As in rheumatoid arthritis, getting patients on biologics sooner rather than later improves radiologic outcomes, daily function, and quality of life. Studies bear that out, including one by Ms. Passalent’s rheumatologist colleagues, Robert Inman, MD, and Nigel Haroon, MD, PhD, also with UHN. Their study of 334 patients with ankylosing spondylitis found that early treatment with a tumor necrosis factor (TNF) inhibitor reduced the odds of disease progression by up to 50% and was especially effective in those who got early treatment (Arthritis Rheum. 2013 Oct;65[10]:2645-54). Those who started at least 10 years after symptom onset were twice as likely to pro­gress. Those who were on biologics for more than 50% of their disease duration were three times less likely to progress.

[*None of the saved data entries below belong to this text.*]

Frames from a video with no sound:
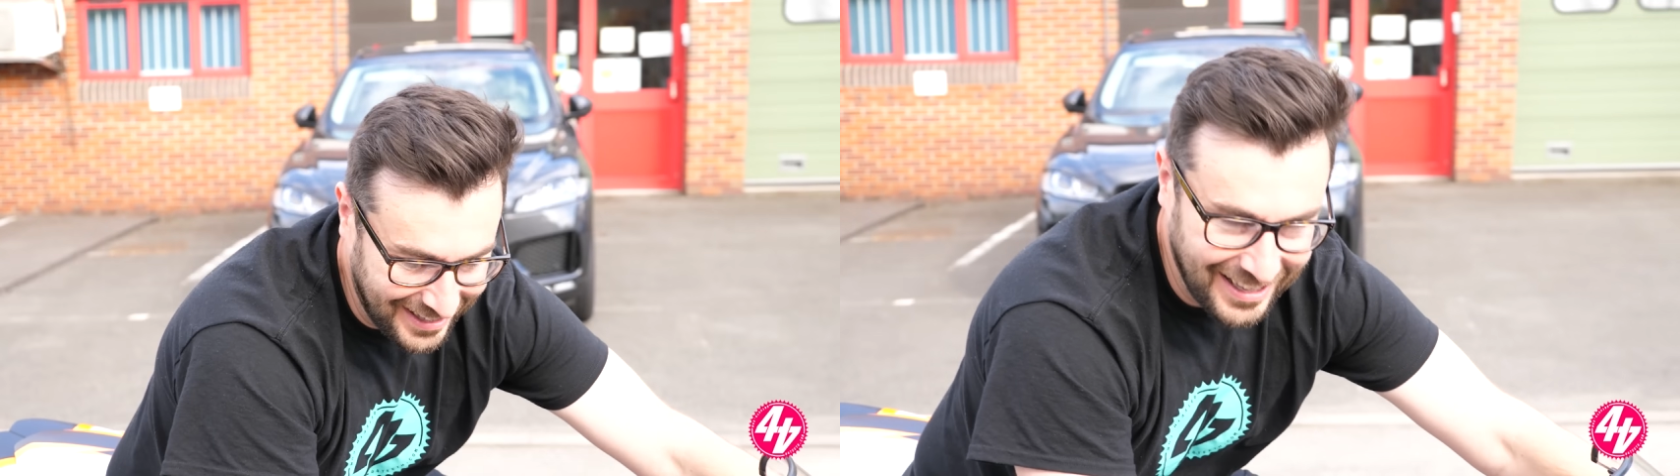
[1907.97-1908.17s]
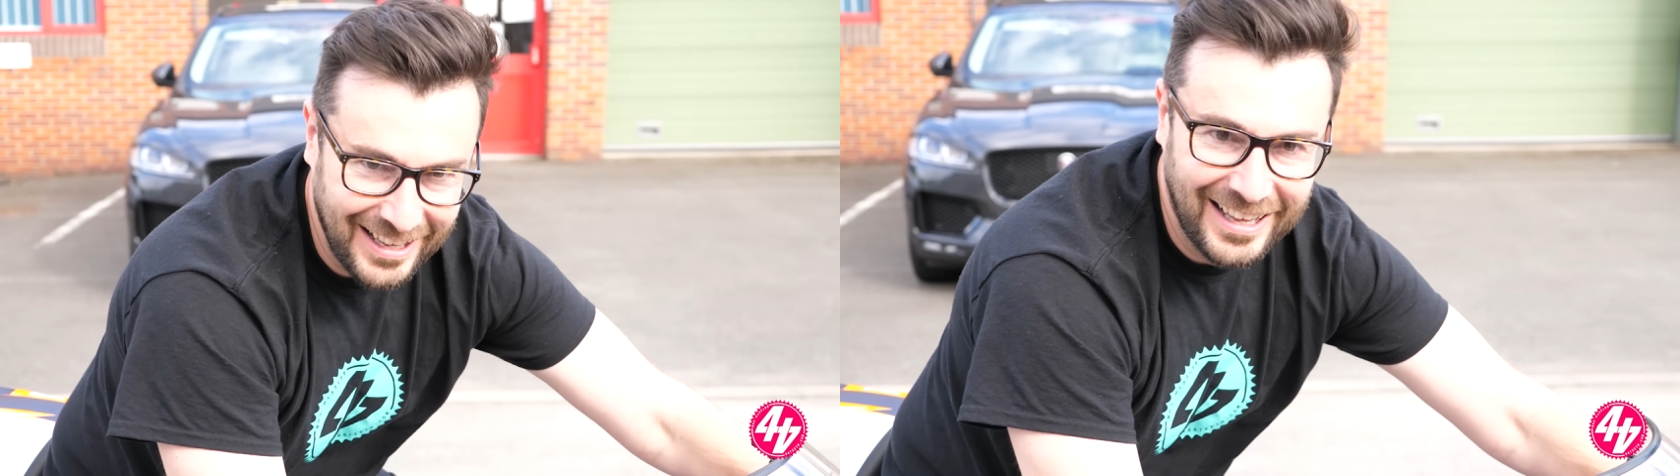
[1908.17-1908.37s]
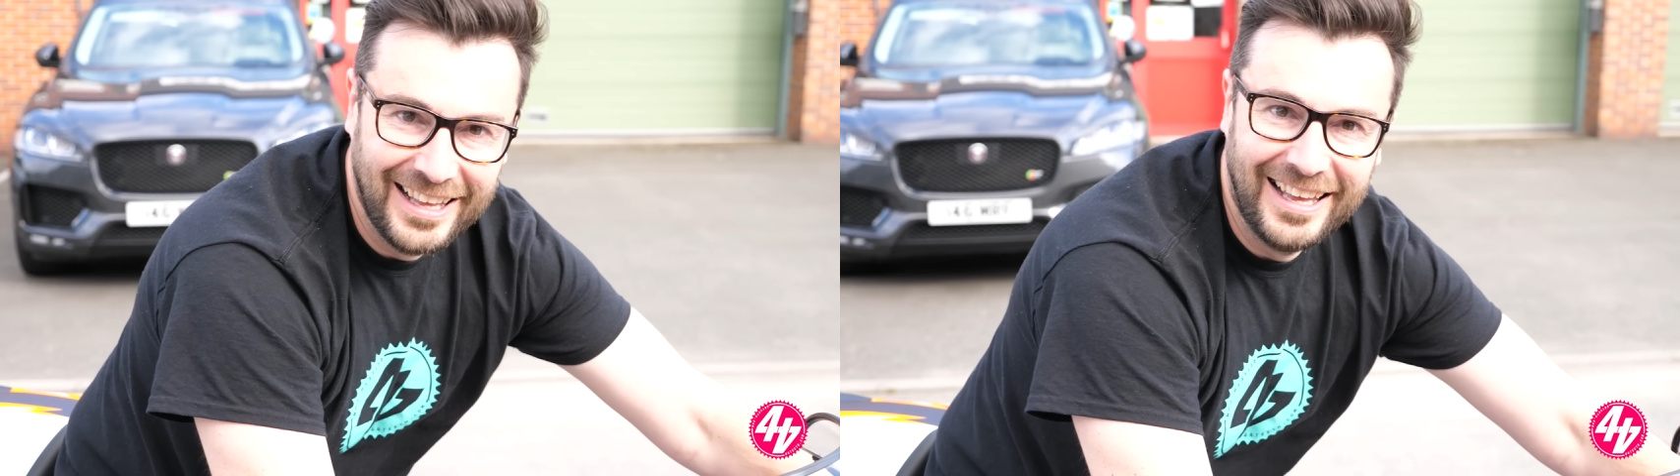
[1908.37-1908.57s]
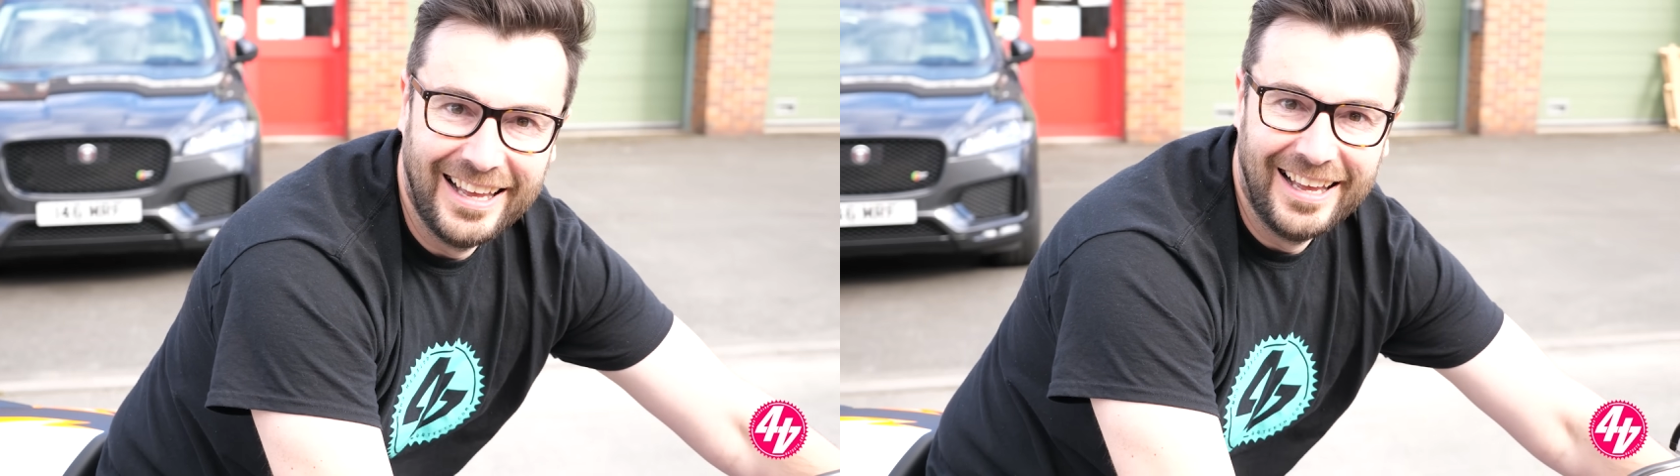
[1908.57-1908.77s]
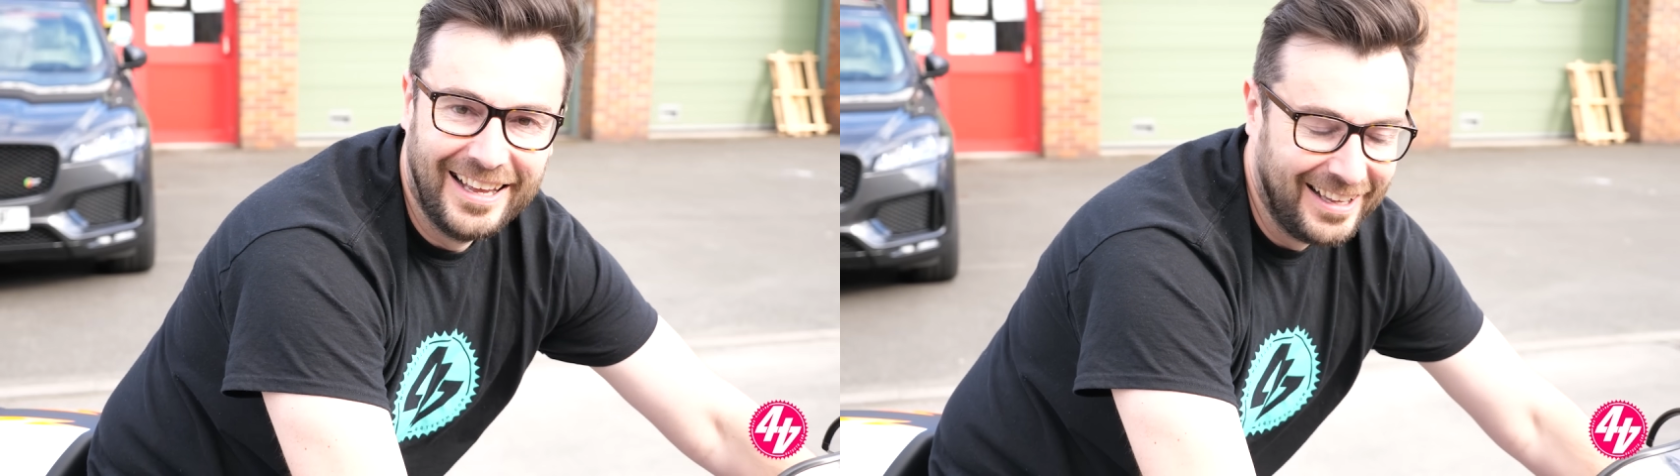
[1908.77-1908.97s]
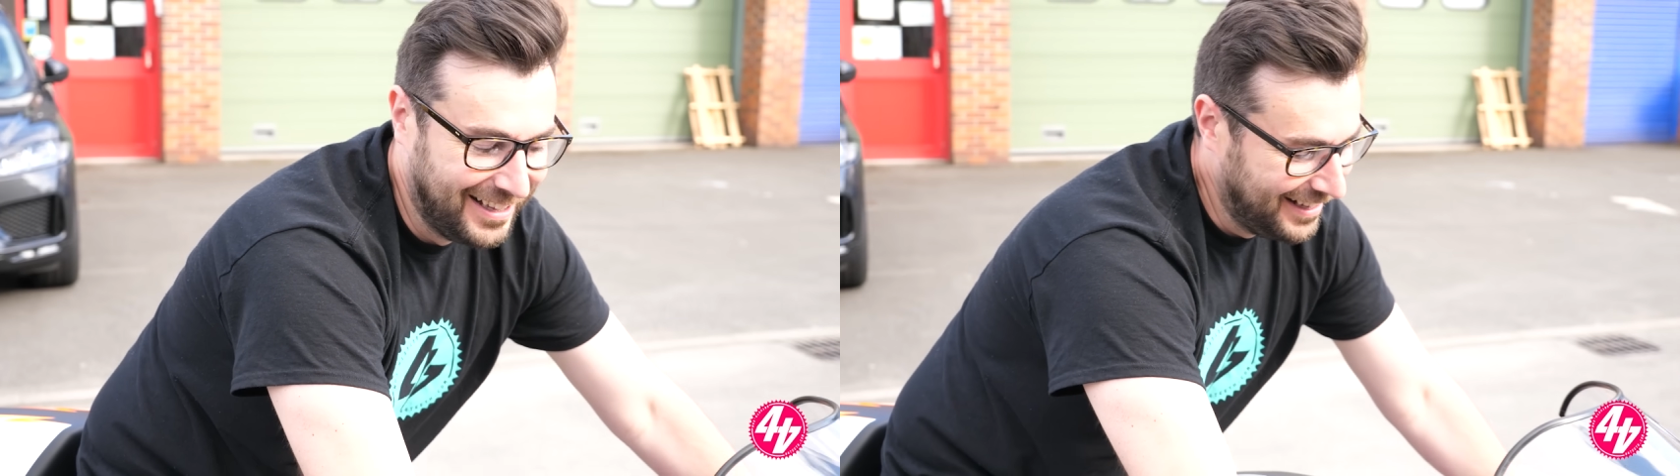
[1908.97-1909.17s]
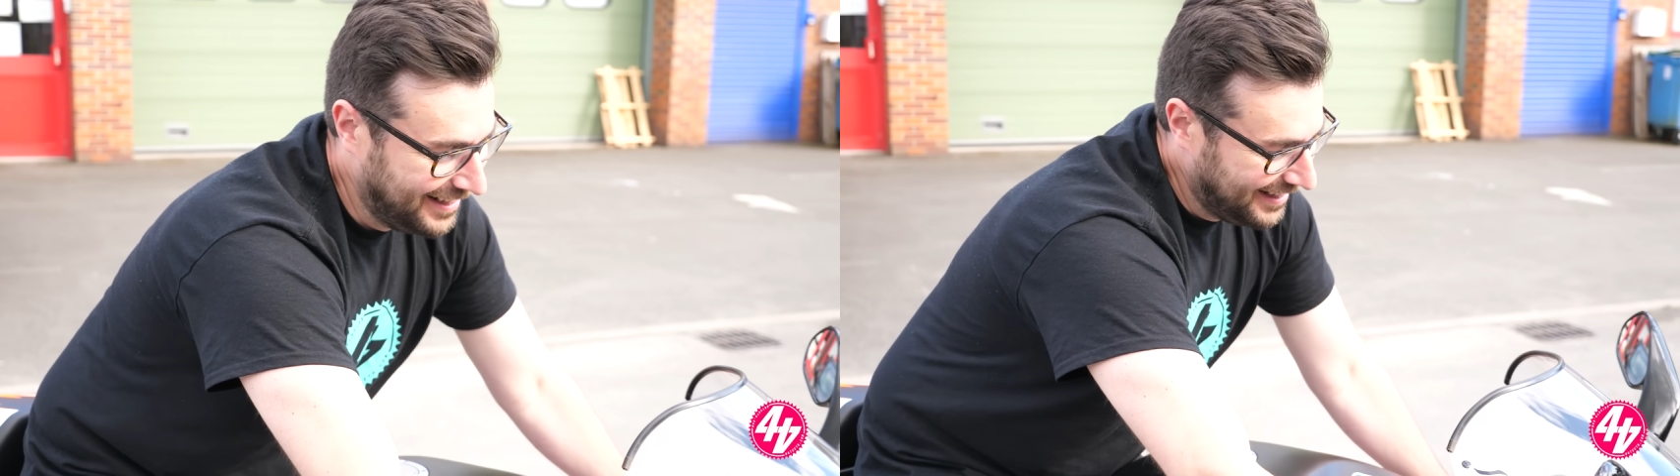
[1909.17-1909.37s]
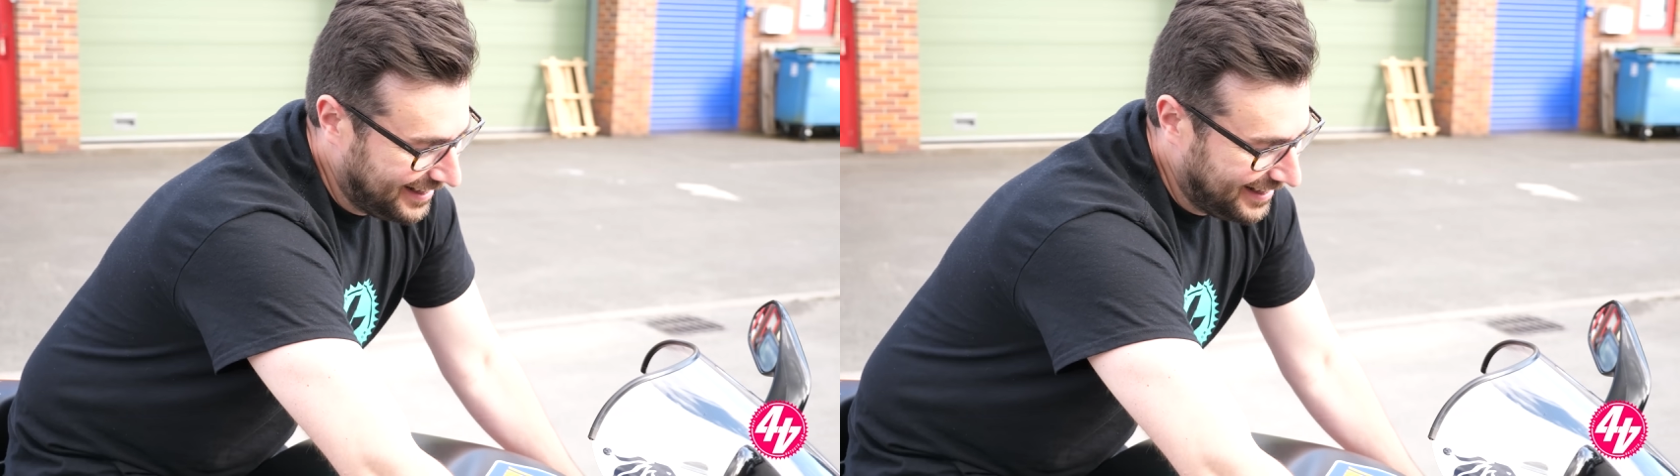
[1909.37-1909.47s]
How does that feel? Does it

“It’s known that biologics improve the signs and symptoms of SpA, and the great majority of patients feel better on them,” Dr. Inman said in an interview. “But the really important outcomes are preventing structural damage, a finding already well established in RA. This study changed our thoughts on altering the natural history of this disease.”

Diagnostic delays worsen long-term outcomes in axSpA, just as in RA, but unlike RA, axSpA has no stepwise diagnostic algorithm, Dr. Inman said. “We had a real problem identifying a simple, reliable pathway for referrals. One of the strategies we investigated was this screening clinic model to facilitate appropriate and early referrals that are no longer dependent on primary care physicians.”